ENTRETIEN – L’adhésion de la France au plan d’autonomie du Maroc au sujet du Sahara continue d’enrager l’Algérie. Dans un contexte international aux enjeux multiples, comment envisager l’avenir de leur coopération diplomatique aux forts accents économiques dans un Maghreb et plus largement une Afrique inscrite sur la route de l’émergence ? Entretien et décryptage avec Emmanuel Dupuy, président de l’Institut Prospective et Sécurité en Europe (IPSE).
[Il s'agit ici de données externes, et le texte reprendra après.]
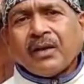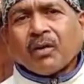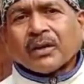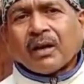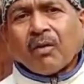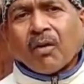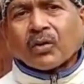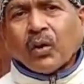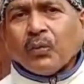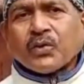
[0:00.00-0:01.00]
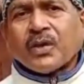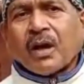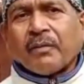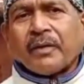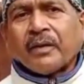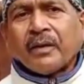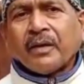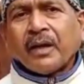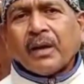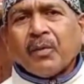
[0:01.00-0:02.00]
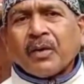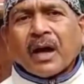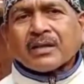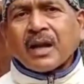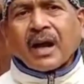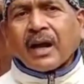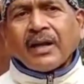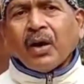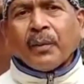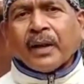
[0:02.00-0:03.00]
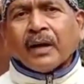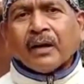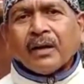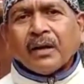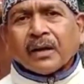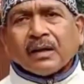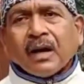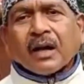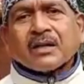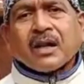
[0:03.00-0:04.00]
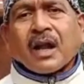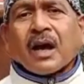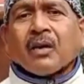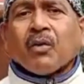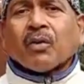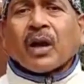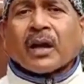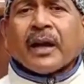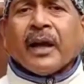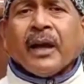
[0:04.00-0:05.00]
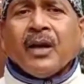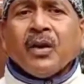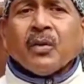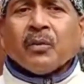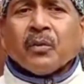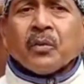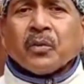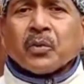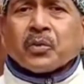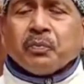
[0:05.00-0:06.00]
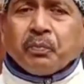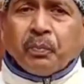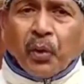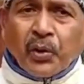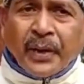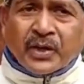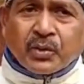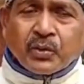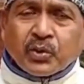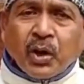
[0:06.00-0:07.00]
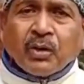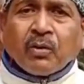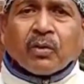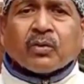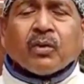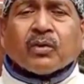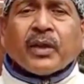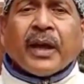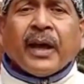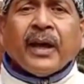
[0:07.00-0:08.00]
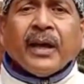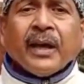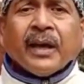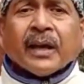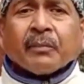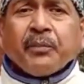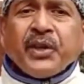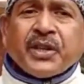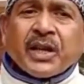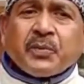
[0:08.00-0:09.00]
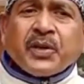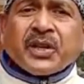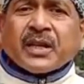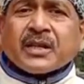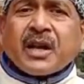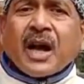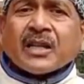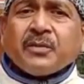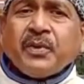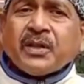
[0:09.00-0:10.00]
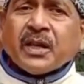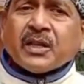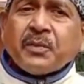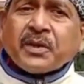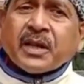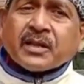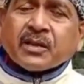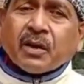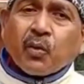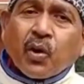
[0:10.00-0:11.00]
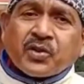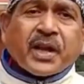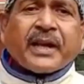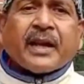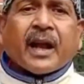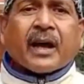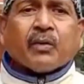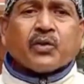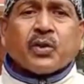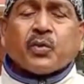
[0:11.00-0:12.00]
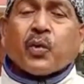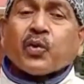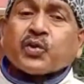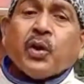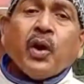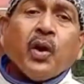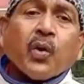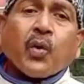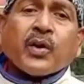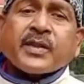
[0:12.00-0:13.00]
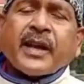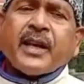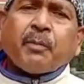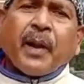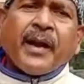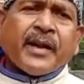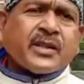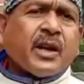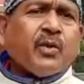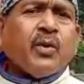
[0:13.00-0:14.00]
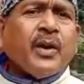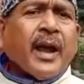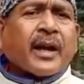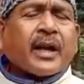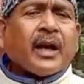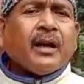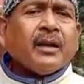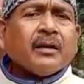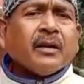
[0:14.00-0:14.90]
এই কথার অর্থ বুঝতে হবে এবং গাছ লাগালেই হবে না গাছ লাগানোটাকে পরিবেশ দূষণ রোধ করতে বিশেষ বিশেষ গাছ বিশেষ বিশেষ রোড সাইডে লাগানো উচিত রোড সাইডে প্ল্যান্টেশনও একটা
La France a créé la surprise le 30 juillet à l’occasion de la fête du Trône – marquant les 25 ans de règne du roi Mohammed VI – en reconnaissant la marocanité du Sahara occidental. Depuis lors, les réactions algériennes s’enchaînent. Le même jour, Alger a rappelé son ambassadeur à Paris et émet des menaces sur la coopération économique avec Paris. Certaines sources évoquent même qu’en prélude d’une éventuelle rupture économique avec les Français, les autorités algériennes seraient en train de négocier pour revenir à la normale avec l’Espagne, qu’elles avaient sanctionnée lorsque Madrid s’est prononcé il y a deux ans en faveur du plan d’autonomie marocain.

Au Maroc, la position de la France est saluée à plusieurs titres et le président Emmanuel Macron pourrait se rendre dans le royaume d’ici la fin de l’année sur invitation du roi Mohammed VI.
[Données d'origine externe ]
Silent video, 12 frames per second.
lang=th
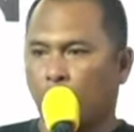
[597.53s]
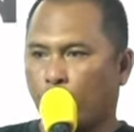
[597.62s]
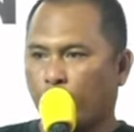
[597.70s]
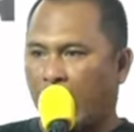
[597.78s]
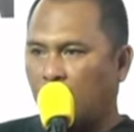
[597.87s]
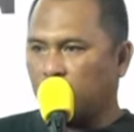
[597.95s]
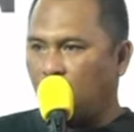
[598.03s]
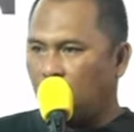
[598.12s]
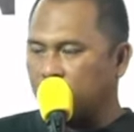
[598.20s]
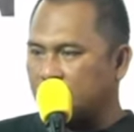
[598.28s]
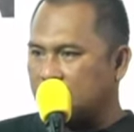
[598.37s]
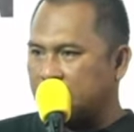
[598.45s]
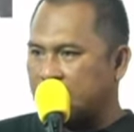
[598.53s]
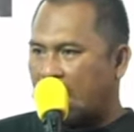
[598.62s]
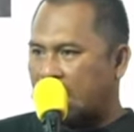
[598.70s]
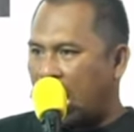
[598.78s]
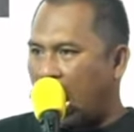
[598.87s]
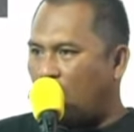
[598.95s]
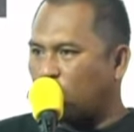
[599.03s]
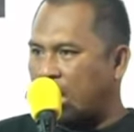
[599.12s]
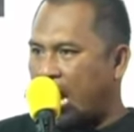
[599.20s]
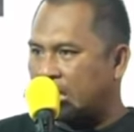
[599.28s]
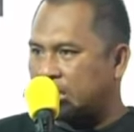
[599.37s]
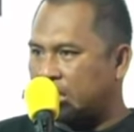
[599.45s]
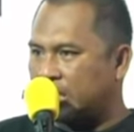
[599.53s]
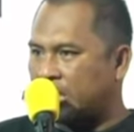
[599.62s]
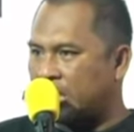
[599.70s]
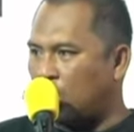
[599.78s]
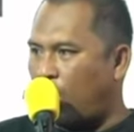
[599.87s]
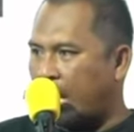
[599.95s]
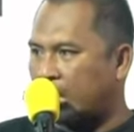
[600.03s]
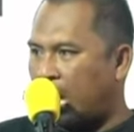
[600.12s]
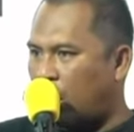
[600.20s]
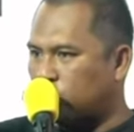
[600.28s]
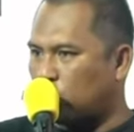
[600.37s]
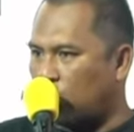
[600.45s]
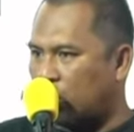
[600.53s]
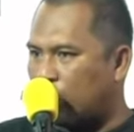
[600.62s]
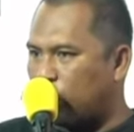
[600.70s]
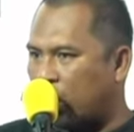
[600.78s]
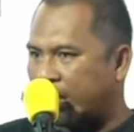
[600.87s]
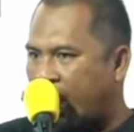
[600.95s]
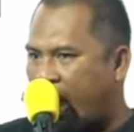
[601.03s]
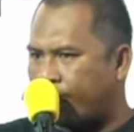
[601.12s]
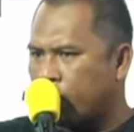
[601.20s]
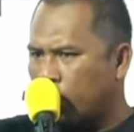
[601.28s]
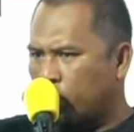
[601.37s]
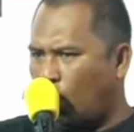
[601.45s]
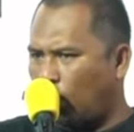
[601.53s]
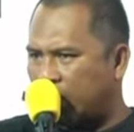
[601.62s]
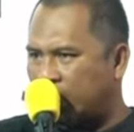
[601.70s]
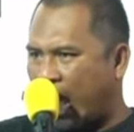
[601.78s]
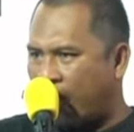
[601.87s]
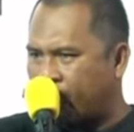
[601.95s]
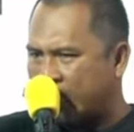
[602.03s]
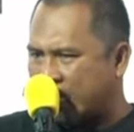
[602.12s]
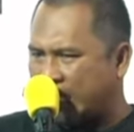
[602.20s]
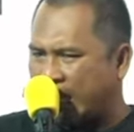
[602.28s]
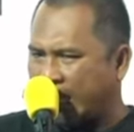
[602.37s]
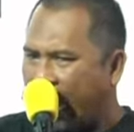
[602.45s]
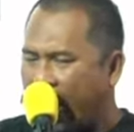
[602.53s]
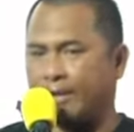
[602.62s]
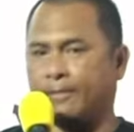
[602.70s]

เราต้องยืนหยัดเอาทักษิณชินวัตรเข้าสู่กระบวนการยุติธรรมคืนให้ได้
Si en France la classe politique s’est montrée divisée sur le sujet, plusieurs analystes ont noté le timing de cette sortie de l’Elysée qui arrive deux ans après une posture plutôt pro-Algérie.

 Un temps la France se positionne en faveur du Maroc, un temps en faveur de l’Algérie et vice-versa. Dans le temps, n’assiste-t-on pas à une sorte de ping-pong diplomatique ?

EMMANUEL DUPUY – C’est effectivement ce sentiment qui ressort sur le temps long, puisque nous étions nombreux à nous offusquer du fait qu’il y a deux ans, le président Emmanuel Macron avait fait la même démarche avec l’Algérie, assortie d’une sorte de « révolution » diplomatique avec l’envoie de dix-sept ministres et la première ministre Elisabeth Borne qui s’était rendue à Alger avec une perspective de contrats et l’idée selon laquelle la France et l’Algérie allaient se « rabibocher ». On voit bien aujourd’hui que c’est une diplomatie de ping-pong.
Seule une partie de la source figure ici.